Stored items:

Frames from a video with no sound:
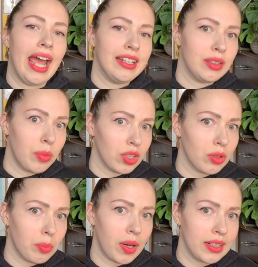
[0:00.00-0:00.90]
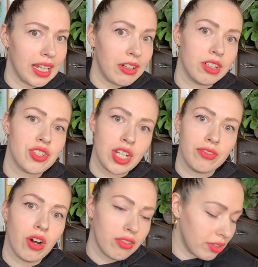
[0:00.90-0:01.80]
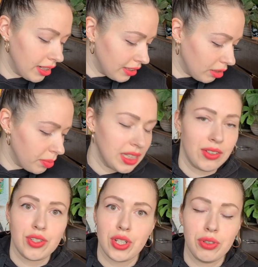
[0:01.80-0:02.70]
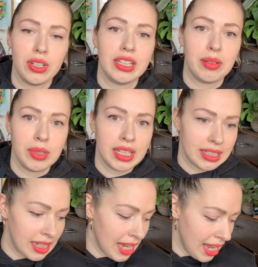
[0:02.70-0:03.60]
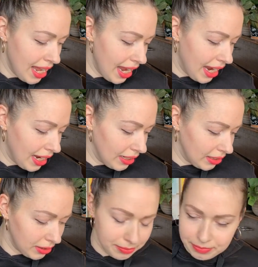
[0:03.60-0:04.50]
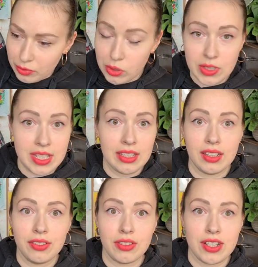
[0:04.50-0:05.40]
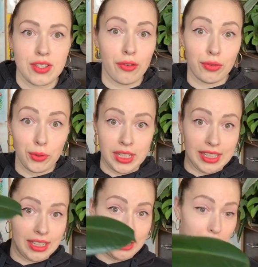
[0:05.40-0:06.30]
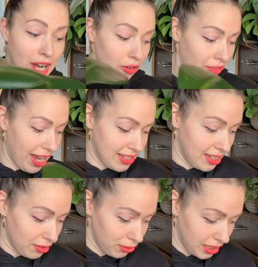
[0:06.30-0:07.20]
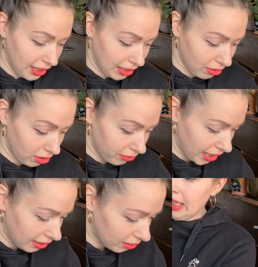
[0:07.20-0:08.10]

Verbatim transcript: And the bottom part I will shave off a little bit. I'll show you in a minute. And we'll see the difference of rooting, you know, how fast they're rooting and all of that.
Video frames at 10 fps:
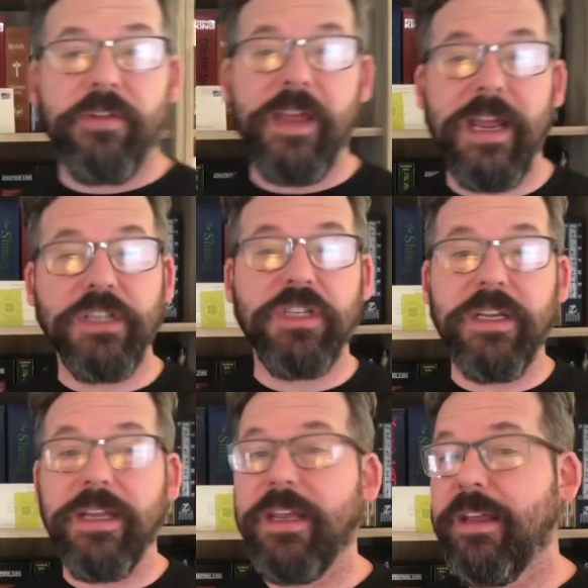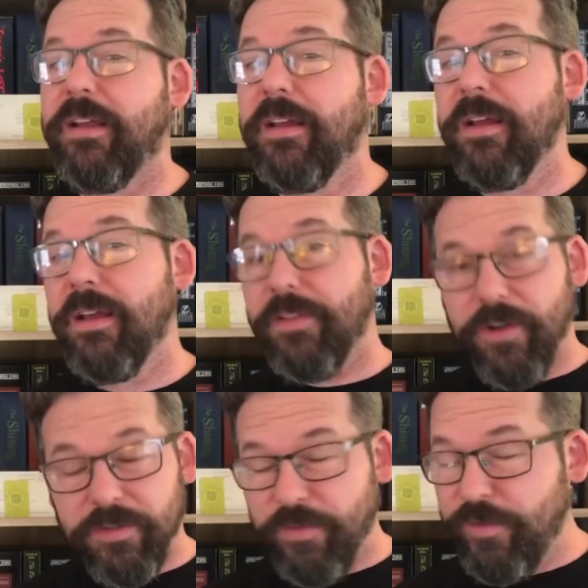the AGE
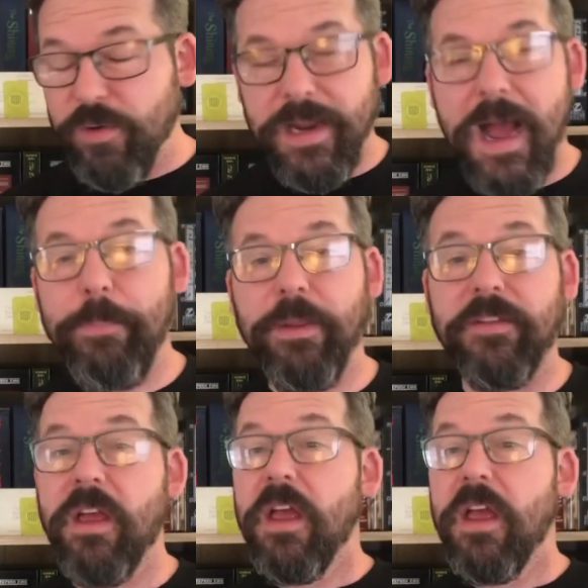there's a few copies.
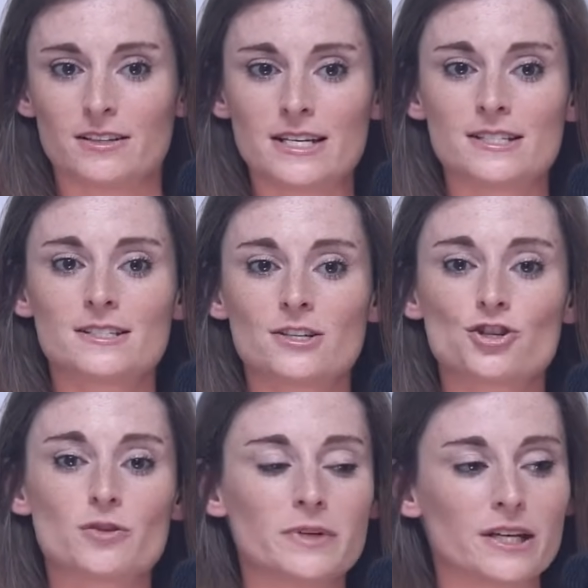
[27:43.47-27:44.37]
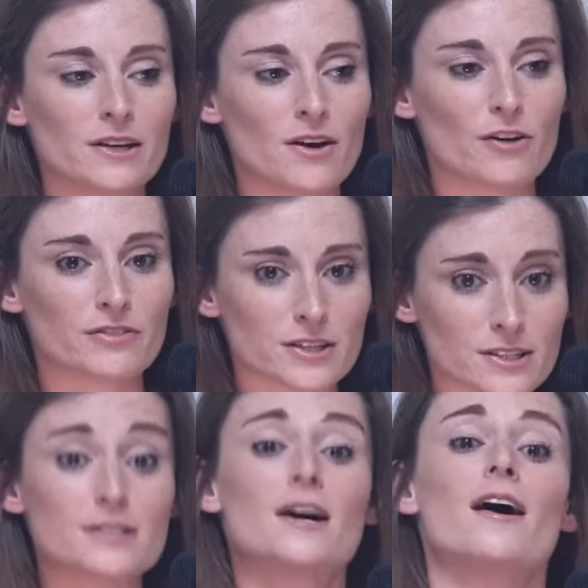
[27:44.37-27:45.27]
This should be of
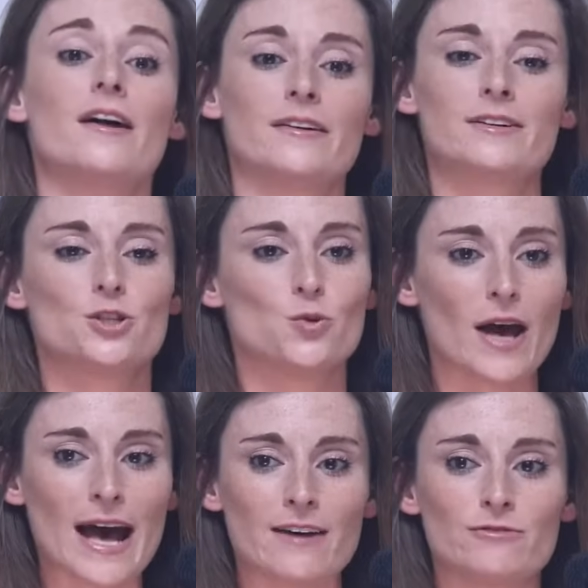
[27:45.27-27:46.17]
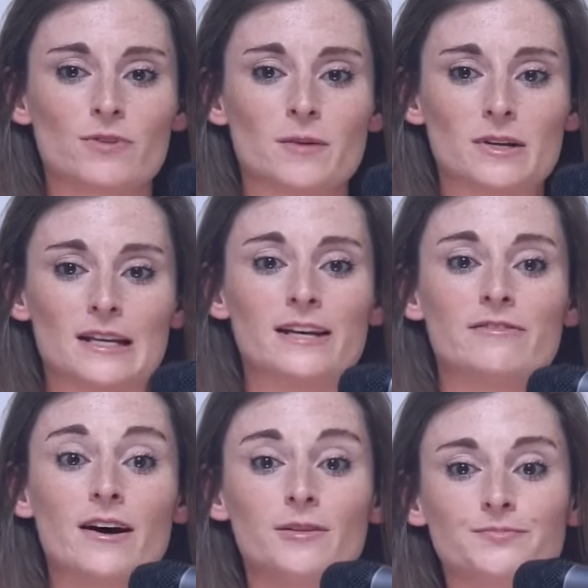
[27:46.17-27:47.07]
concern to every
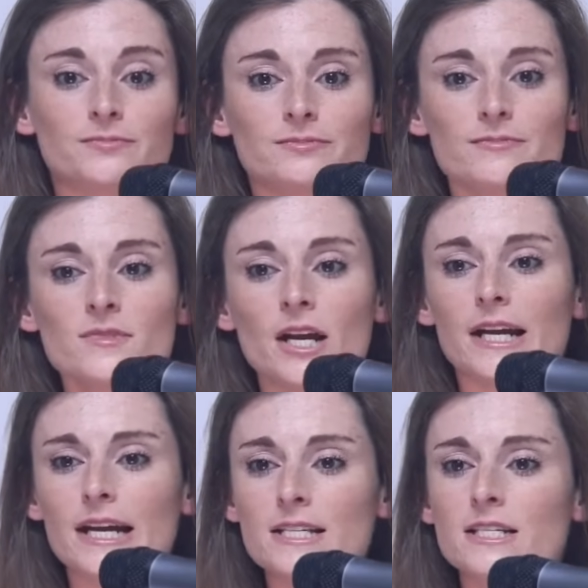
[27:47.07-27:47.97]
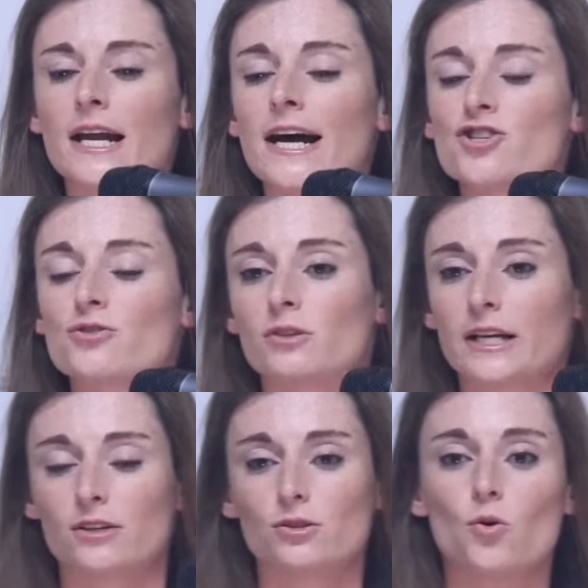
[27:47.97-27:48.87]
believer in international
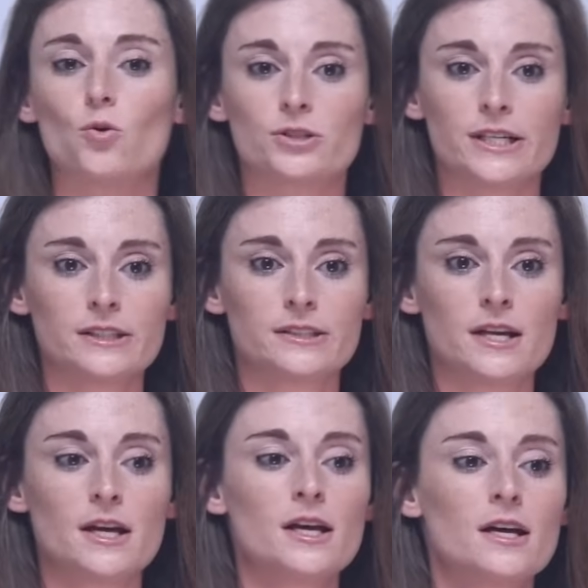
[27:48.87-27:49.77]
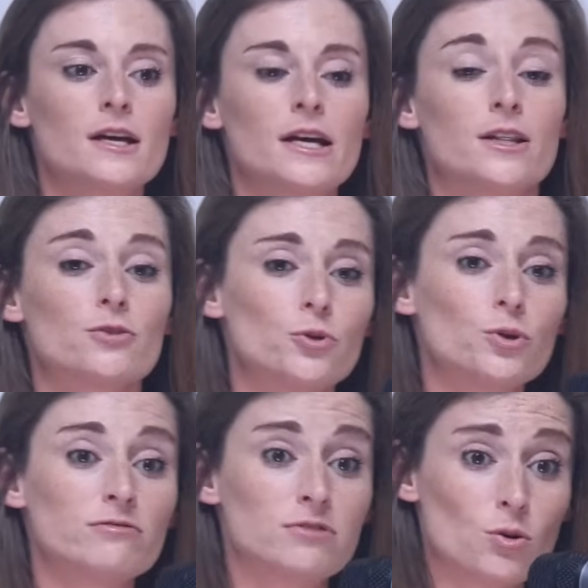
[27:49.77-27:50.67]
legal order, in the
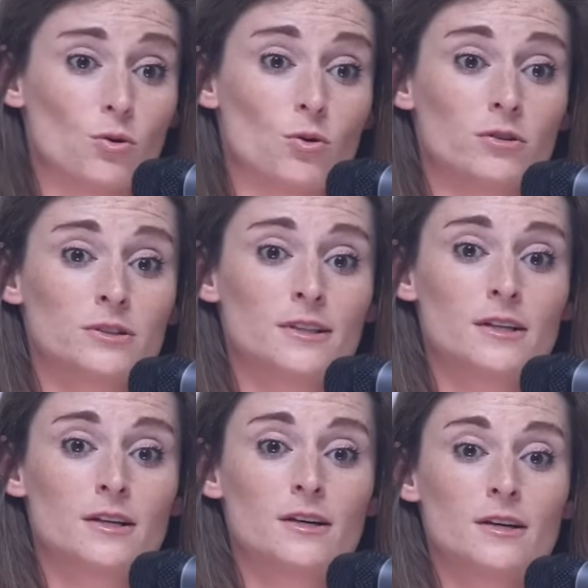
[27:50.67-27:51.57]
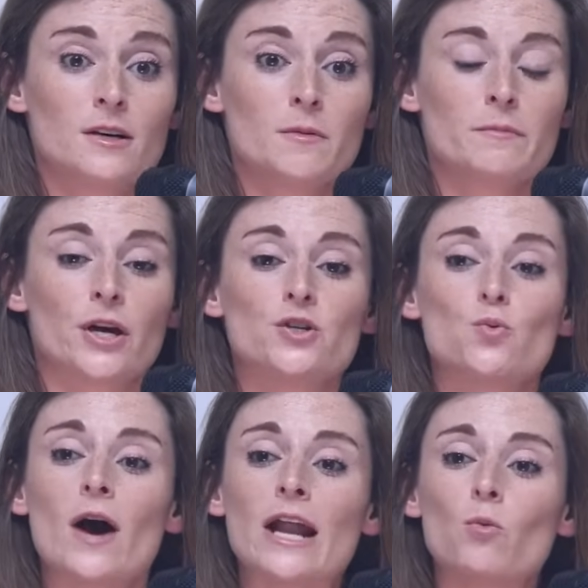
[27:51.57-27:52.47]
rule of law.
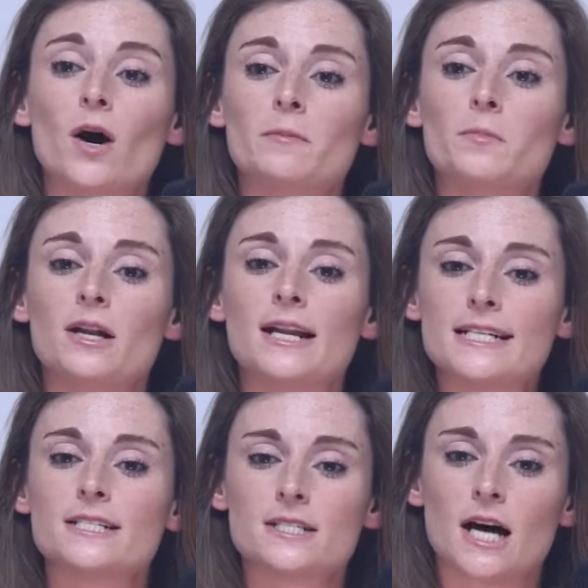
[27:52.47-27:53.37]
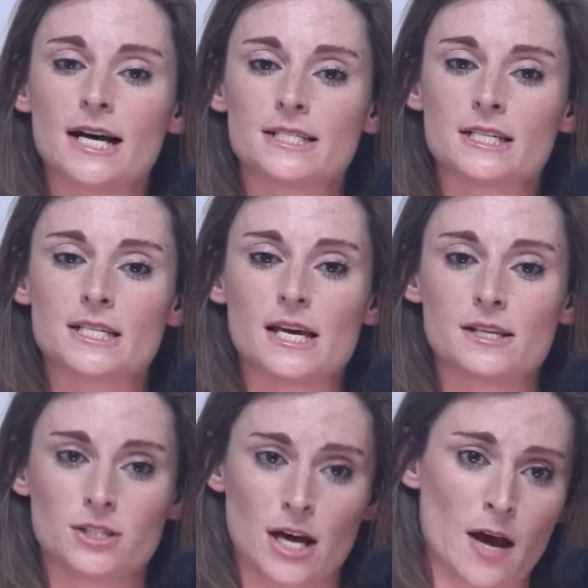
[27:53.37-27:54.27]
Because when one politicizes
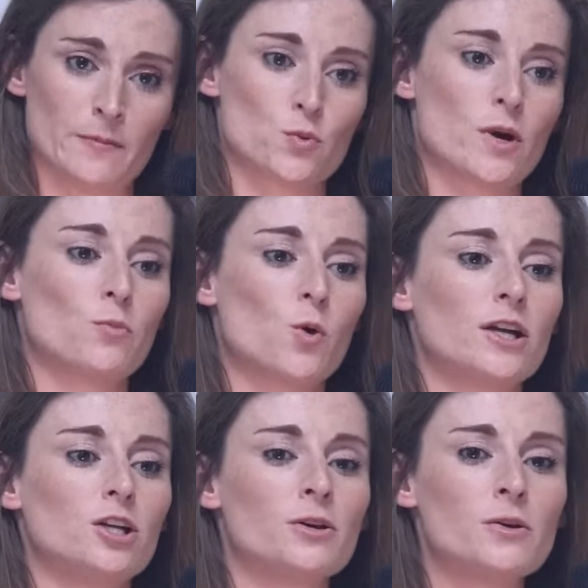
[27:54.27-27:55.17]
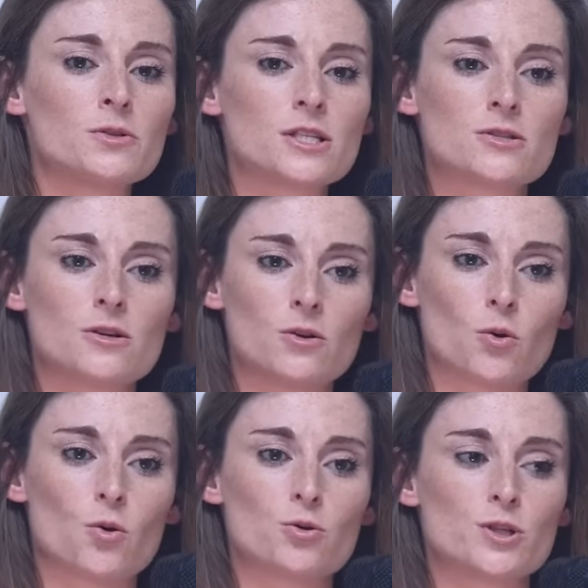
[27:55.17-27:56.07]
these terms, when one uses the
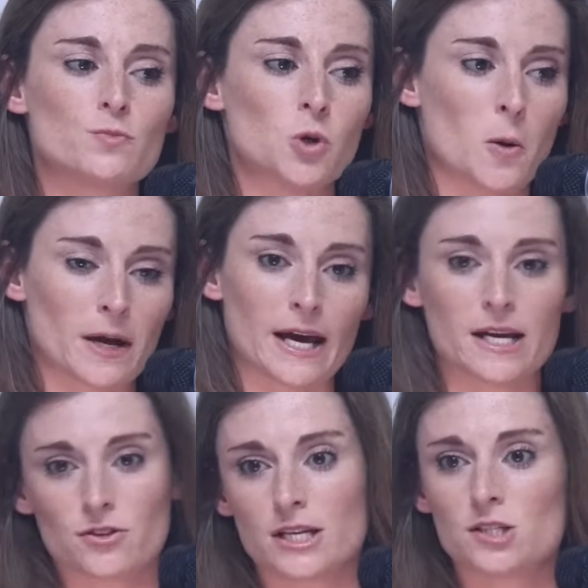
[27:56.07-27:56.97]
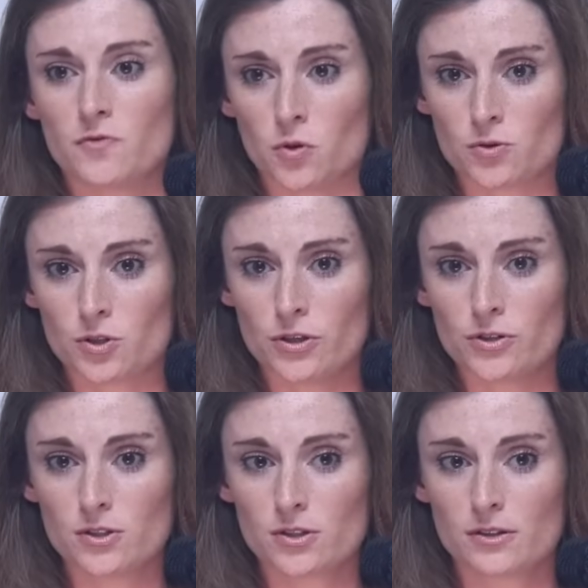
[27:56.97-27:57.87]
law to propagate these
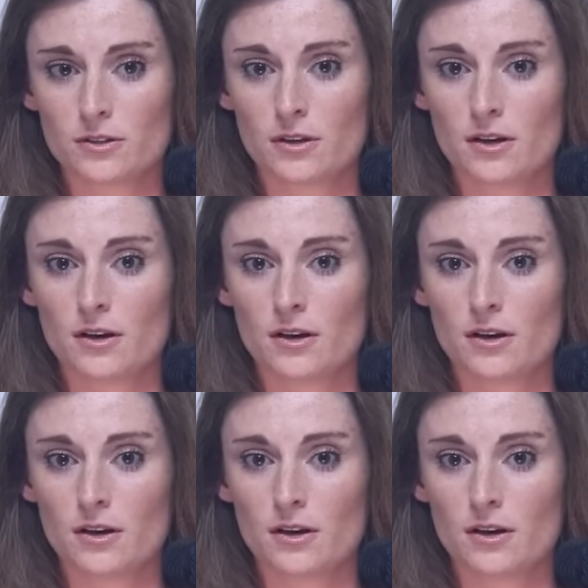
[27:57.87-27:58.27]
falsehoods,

WHAT YOU WILL DO: The line with "[27:47.97-27:48.87]" and each line after it, through the final line of the data, are to be duplicated exactly, with pictures left out and nothing more included.

TASK OUTPUT:
[27:47.97-27:48.87]
believer in international
[27:48.87-27:49.77]
[27:49.77-27:50.67]
legal order, in the
[27:50.67-27:51.57]
[27:51.57-27:52.47]
rule of law.
[27:52.47-27:53.37]
[27:53.37-27:54.27]
Because when one politicizes
[27:54.27-27:55.17]
[27:55.17-27:56.07]
these terms, when one uses the
[27:56.07-27:56.97]
[27:56.97-27:57.87]
law to propagate these
[27:57.87-27:58.27]
falsehoods,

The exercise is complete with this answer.